## WHAT IS EXPECTED:
Retype the entries exactly, keeping every line intact.

## Dataset entries:
# # #

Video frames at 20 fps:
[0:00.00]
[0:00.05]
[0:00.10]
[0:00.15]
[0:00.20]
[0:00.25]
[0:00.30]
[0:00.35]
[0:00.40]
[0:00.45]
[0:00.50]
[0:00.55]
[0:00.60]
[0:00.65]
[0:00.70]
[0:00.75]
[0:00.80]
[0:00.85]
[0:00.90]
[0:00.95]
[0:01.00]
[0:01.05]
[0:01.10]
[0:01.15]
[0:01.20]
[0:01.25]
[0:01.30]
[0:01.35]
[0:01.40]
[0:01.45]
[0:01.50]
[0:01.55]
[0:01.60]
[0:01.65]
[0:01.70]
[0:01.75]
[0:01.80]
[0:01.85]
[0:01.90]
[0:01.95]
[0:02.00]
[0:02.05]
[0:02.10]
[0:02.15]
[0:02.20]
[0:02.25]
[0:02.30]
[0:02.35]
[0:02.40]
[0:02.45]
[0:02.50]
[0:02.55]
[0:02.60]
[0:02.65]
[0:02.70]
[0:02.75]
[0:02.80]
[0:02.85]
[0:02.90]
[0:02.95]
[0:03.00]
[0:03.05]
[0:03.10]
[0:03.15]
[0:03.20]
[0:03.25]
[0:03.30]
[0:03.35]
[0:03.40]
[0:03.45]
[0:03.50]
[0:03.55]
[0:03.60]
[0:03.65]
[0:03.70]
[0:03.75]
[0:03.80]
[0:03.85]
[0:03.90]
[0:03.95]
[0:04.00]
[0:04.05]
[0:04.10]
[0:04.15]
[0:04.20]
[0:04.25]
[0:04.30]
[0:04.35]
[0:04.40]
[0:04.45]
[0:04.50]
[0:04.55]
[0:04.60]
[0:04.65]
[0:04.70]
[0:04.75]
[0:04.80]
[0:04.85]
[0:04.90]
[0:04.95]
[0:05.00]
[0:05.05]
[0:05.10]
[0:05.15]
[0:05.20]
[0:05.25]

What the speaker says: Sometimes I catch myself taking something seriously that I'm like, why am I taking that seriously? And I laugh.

# # #

## RESULT OF THIS EXERCISE:
Video frames at 20 fps:
[0:00.00]
[0:00.05]
[0:00.10]
[0:00.15]
[0:00.20]
[0:00.25]
[0:00.30]
[0:00.35]
[0:00.40]
[0:00.45]
[0:00.50]
[0:00.55]
[0:00.60]
[0:00.65]
[0:00.70]
[0:00.75]
[0:00.80]
[0:00.85]
[0:00.90]
[0:00.95]
[0:01.00]
[0:01.05]
[0:01.10]
[0:01.15]
[0:01.20]
[0:01.25]
[0:01.30]
[0:01.35]
[0:01.40]
[0:01.45]
[0:01.50]
[0:01.55]
[0:01.60]
[0:01.65]
[0:01.70]
[0:01.75]
[0:01.80]
[0:01.85]
[0:01.90]
[0:01.95]
[0:02.00]
[0:02.05]
[0:02.10]
[0:02.15]
[0:02.20]
[0:02.25]
[0:02.30]
[0:02.35]
[0:02.40]
[0:02.45]
[0:02.50]
[0:02.55]
[0:02.60]
[0:02.65]
[0:02.70]
[0:02.75]
[0:02.80]
[0:02.85]
[0:02.90]
[0:02.95]
[0:03.00]
[0:03.05]
[0:03.10]
[0:03.15]
[0:03.20]
[0:03.25]
[0:03.30]
[0:03.35]
[0:03.40]
[0:03.45]
[0:03.50]
[0:03.55]
[0:03.60]
[0:03.65]
[0:03.70]
[0:03.75]
[0:03.80]
[0:03.85]
[0:03.90]
[0:03.95]
[0:04.00]
[0:04.05]
[0:04.10]
[0:04.15]
[0:04.20]
[0:04.25]
[0:04.30]
[0:04.35]
[0:04.40]
[0:04.45]
[0:04.50]
[0:04.55]
[0:04.60]
[0:04.65]
[0:04.70]
[0:04.75]
[0:04.80]
[0:04.85]
[0:04.90]
[0:04.95]
[0:05.00]
[0:05.05]
[0:05.10]
[0:05.15]
[0:05.20]
[0:05.25]

What the speaker says: Sometimes I catch myself taking something seriously that I'm like, why am I taking that seriously? And I laugh.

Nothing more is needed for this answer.